Literature (non-fiction) Award (sponsored by the Co-op Bookshop)
The People Smuggler by Robin de Crespigny – Penguin Australia, May 2012
Drawn from three years of interviews, The People Smuggler recounts the life of Ali Al Jenabi, one of the first men to be tried in Australia for people smuggling offences. The book puts a human face on those involved in the boat voyages, revealing a harrowing picture of a man who, by turning to people smugglers, sought to escape severe repression in Iraq and seek safety for his mother and six younger brothers and sisters, only to become a ‘people smuggler’ himself. The book exposes many anti-refugee myths common in Australia and points to the actions of governments, police and intelligence agencies in encouraging anti-refugee sentiment.
Print and Online Media Award (sponsored by Vibe Australia)

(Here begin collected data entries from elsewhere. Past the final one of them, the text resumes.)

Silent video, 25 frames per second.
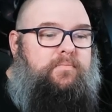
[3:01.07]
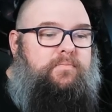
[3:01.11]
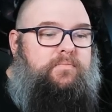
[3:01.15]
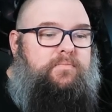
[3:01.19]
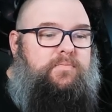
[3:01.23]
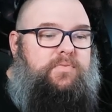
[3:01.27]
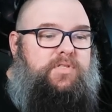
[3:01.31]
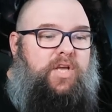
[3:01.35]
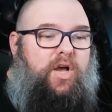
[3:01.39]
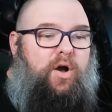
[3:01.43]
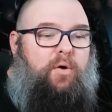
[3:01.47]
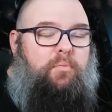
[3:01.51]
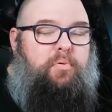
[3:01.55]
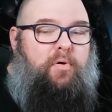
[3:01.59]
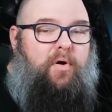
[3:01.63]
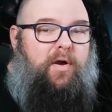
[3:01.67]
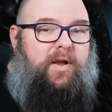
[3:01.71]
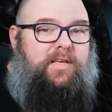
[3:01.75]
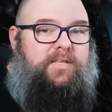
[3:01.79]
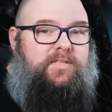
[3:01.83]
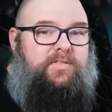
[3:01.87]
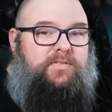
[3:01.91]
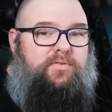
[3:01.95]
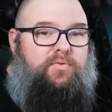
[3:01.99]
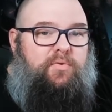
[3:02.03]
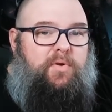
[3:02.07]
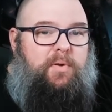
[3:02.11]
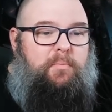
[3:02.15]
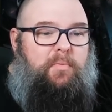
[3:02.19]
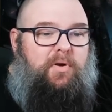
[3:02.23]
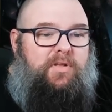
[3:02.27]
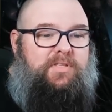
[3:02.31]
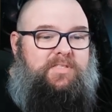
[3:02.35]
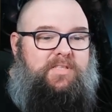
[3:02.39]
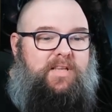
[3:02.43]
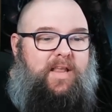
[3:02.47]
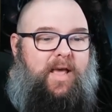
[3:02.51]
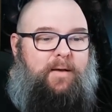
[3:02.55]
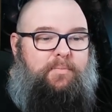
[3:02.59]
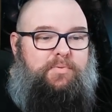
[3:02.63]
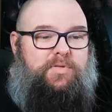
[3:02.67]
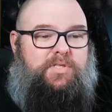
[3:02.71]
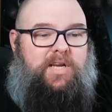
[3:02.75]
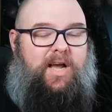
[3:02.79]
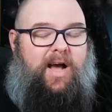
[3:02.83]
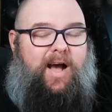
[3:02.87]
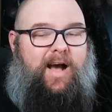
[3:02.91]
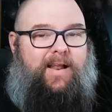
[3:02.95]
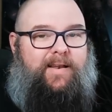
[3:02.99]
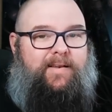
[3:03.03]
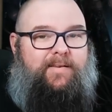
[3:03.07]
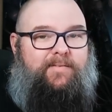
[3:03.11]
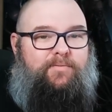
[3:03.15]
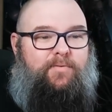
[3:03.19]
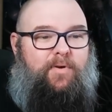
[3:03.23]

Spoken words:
sale price, 3-month snapshot,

Professor Sharon Pickering and The Conversation Academic Expert Panel on Asylum Seekers series – Series of 14 articles published in The Conversation between June and August 2012
Professor Pickering is one of Australia's leading criminologists working in the field of migration and border crossings. Following two boat tragedies off Christmas Island in June 2012, she wrote an article entitled, ‘Six issues missing from the Asylum seeker debate,’ for online publication, The Conversation. The Conversation then asked her to lead an expert panel of academics who, using evidence-based research, wrote 14 articles that exposed the realities of asylum seeker issues and advocated for a human rights based response – two of which highlighted failure of the Government's Houston Expert Panel on Asylum Seekers to consider humanitarian responses.
Radio Award
Intellectually Disabled People Fight for Access to Justice – PM –ABC Radio National - Produced by Nance Haxton – Aired in January 2012
This program exposed a legal loophole preventing South Australians with disabilities from giving evidence in court, leaving several cases of sexual abuse against people with intellectual disabilities untested in the State. Earning the trust of the families of alleged victims, Nance Haxton encouraged them to tell a story that not only exposed a major human rights dilemma, but reached Parliament House. An inquiry has since been established to investigate how to remedy the situation and avoid people with intellectual disabilities from being the target of predators. Since the story aired, the South Australian government has also pledged to close the loophole.
Television Award
Age of Uncertainty – The Project – Network Ten - Produced by Hamish MacDonald and Sam Clark – Screened over April and May 2012
Over three months, Macdonald and Clark investigated the case of Ali Jasmin, an Indonesian child serving five years in a maximum security adult prison in WA for people smuggling – accepted as an adult on the basis of a wrist X-ray. In a tiny fishing village in Indonesia, they found three forms of evidence which the Australian legal system had received and comprehensively failed to recognize - documenting he was, at most, 14 when convicted. Additional investigation uncovered the scale of Australian miscarriages of justice about Indonesian children convicted as people smugglers, discredited wrist x-rays and ultimately contributed to major policy change.